(Stored data begins)

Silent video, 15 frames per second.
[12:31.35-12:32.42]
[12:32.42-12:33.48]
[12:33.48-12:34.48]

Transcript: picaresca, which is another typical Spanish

(Stored data ends)
(Stored data begins)

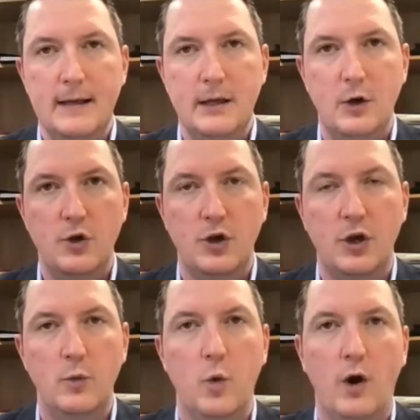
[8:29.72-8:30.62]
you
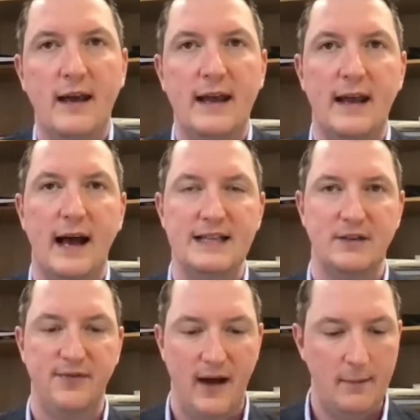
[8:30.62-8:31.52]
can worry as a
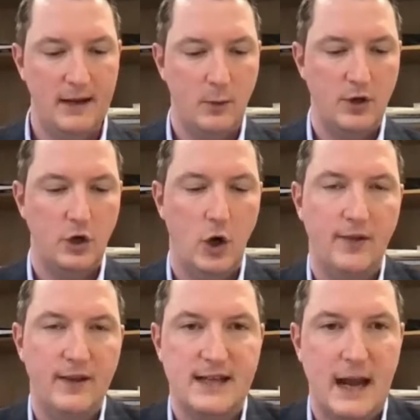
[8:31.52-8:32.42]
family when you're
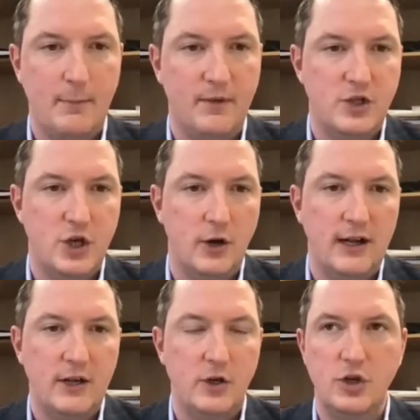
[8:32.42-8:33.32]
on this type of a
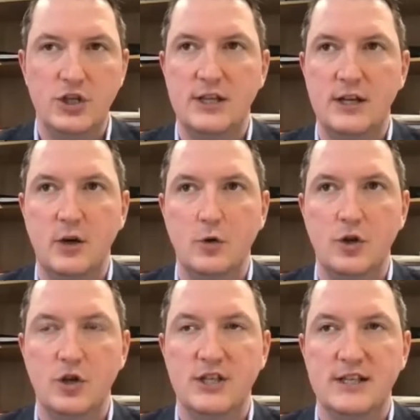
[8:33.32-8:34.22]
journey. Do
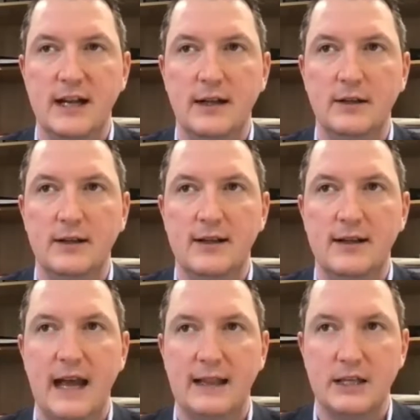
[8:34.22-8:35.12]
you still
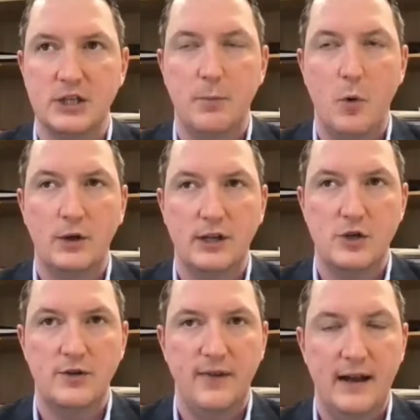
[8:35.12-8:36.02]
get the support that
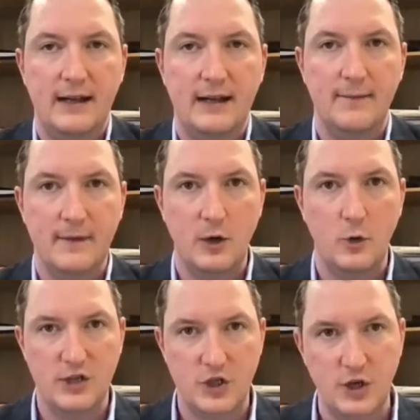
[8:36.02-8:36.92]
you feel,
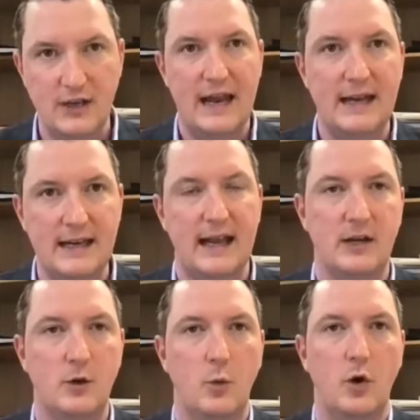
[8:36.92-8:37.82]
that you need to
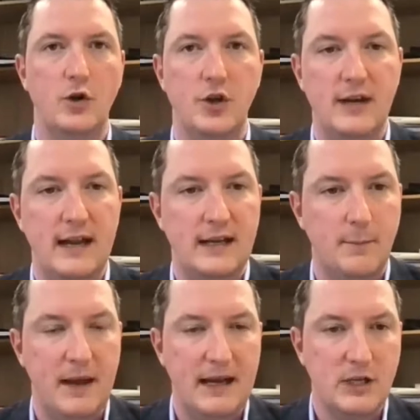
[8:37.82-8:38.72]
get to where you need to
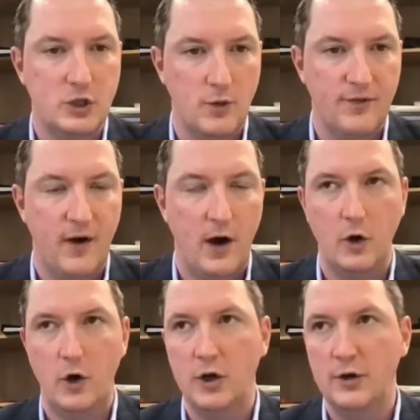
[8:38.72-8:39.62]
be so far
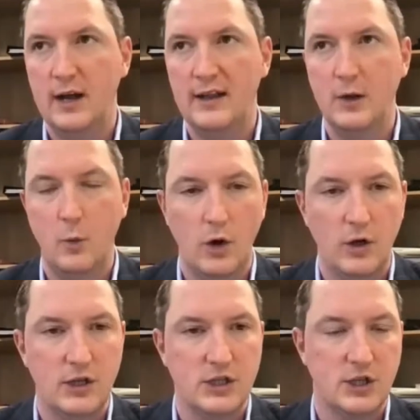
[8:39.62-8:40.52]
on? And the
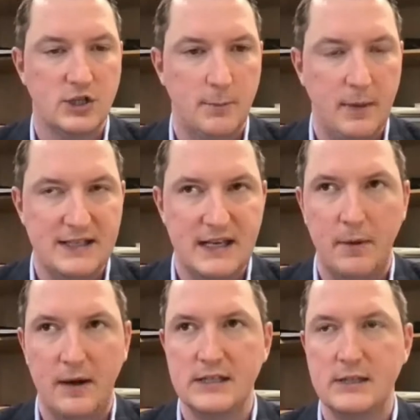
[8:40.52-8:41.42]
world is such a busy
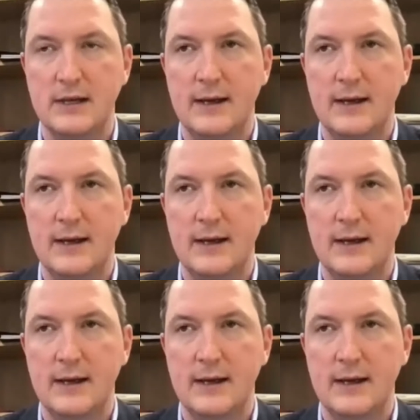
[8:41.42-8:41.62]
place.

(Stored data ends)

Your instructions: Take the lines above from the one containing "[12:31.35-12:32.42]" down to the one containing "Transcript: picaresca, which", and transcribe them exactly, both ends included.

Response:
[12:31.35-12:32.42]
[12:32.42-12:33.48]
[12:33.48-12:34.48]

Transcript: picaresca, which is another typical Spanish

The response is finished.